Kurz zusammengefasst
- Kursplus von über 8 Prozent
- KI-Infrastruktur als Wachstumsmotor
- Bank of Japan erhöht Leitzins
- Nikkei 225 über 70.000 Punkte
Die Bank of Japan hebt den Leitzins auf ein 30-Jahres-Hoch an. Normalerweise bremst das den Aktienmarkt. Stattdessen durchbricht der Nikkei 225 erstmals die Marke von 70.000 Punkten. Mittendrin steht Fujikura. Der Kabelhersteller profitiert massiv vom globalen KI-Ausbau.
Am Dienstag schoss die Aktie um 8,18 Prozent nach oben. Der Kurs kletterte auf 25,85 Euro. Damit setzt sich der jüngste Aufwärtstrend fort. Auf Wochensicht verbucht das Papier ein deutliches Plus.
Auf Monatssicht notiert der Titel allerdings weiterhin knapp 14 Prozent im Minus. Die annualisierte Volatilität von rund 131 Prozent verdeutlicht die massiven Kursschwankungen. Der RSI-Wert signalisiert mit 42,6 aktuell eine neutrale Bewertung.
Historische Zinswende in Japan
Die japanische Notenbank hat eine historische Entscheidung getroffen. Mit sieben zu eins Stimmen hob sie den Leitzins auf 1,0 Prozent an. Das ist der höchste Wert seit über drei Jahrzehnten. Die Ära des extrem billigen Geldes endet damit endgültig.
Parallel dazu entspannt sich die geopolitische Lage im Nahen Osten. Sinkende Ölpreise befeuern die Risikobereitschaft der Anleger in Asien. Die Bank of Japan kauft derweil weiter Anleihen. Das Volumen liegt bis Anfang 2027 bei zwei Billionen Yen pro Monat. Das stabilisiert die Währung bei rund 160 Yen je US-Dollar.
KI-Infrastruktur als Wachstumstreiber
Fujikura rückt als Ausrüster für Künstliche Intelligenz in den Fokus. Das Unternehmen produziert Glasfaser- und Stromkabel. Rechenzentren benötigen diese Komponenten dringend für ihre enorme Rechenleistung. Die Folge: Ein starker Rückenwind für die gesamte Branche.

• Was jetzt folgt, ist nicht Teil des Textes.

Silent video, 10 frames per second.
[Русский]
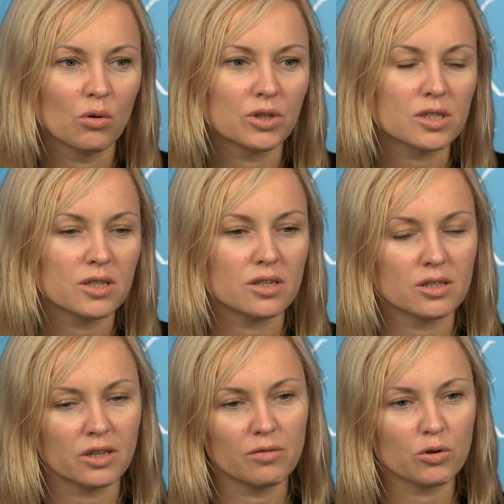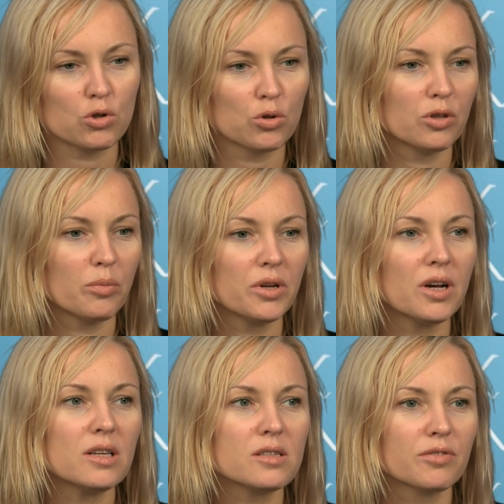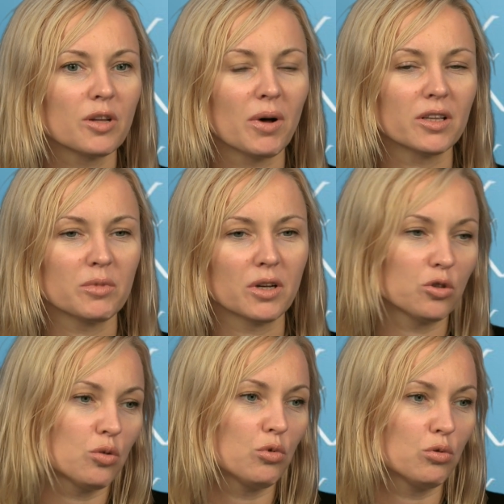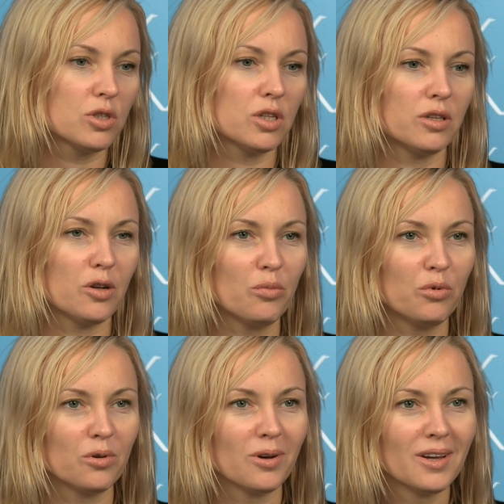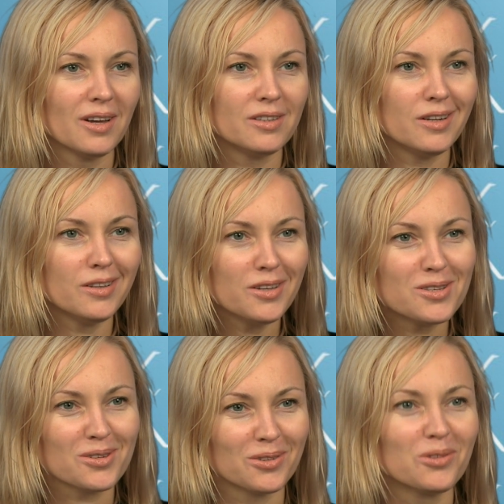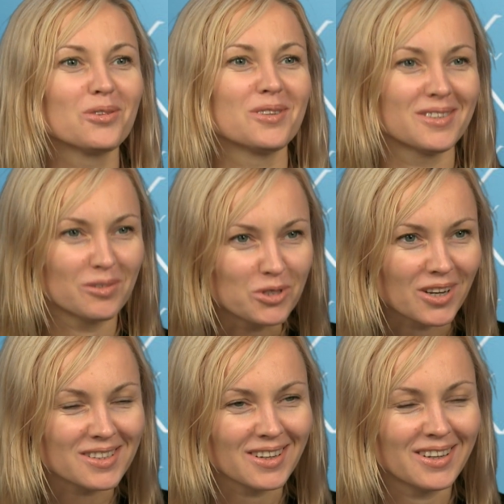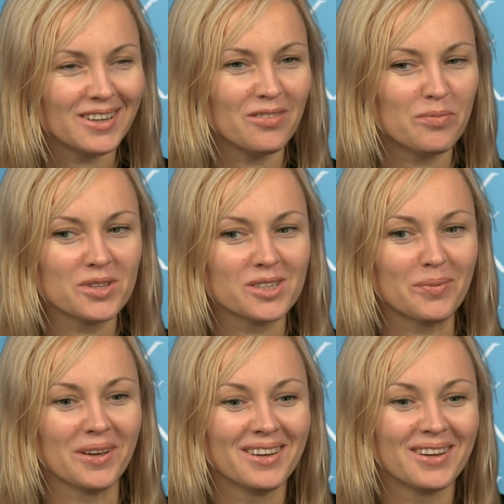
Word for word: у нас есть такие вооруженные бригады с автоматами, которые могут зайти на любую дельницу, ну, то есть участок, и, в принципе,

Auch Konkurrenten wie Furukawa Electric und Sumitomo Electric verbuchen Kursgewinne. Investoren schichten ihr Kapital gezielt in japanische Technologieführer um. Davon profitieren auch Halbleiterunternehmen wie Advantest und Kioxia.

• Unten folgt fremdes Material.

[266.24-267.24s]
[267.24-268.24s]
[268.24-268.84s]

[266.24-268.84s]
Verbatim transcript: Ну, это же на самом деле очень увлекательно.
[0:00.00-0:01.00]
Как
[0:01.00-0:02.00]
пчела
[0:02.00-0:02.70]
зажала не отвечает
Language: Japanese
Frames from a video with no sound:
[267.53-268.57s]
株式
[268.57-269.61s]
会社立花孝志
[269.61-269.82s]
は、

Die klaren Zinsvorgaben der Notenbank schaffen Planungssicherheit für Japans Industrie. Fujikura konzentriert sich nun auf den globalen Ausbau der Telekommunikationsnetze. Zusätzlich modernisieren viele Länder ihre Stromnetze. Die Kombination aus stabilen Zinsen und dem KI-Boom liefert dem Kabelhersteller eine starke Ausgangslage für die kommenden Monate.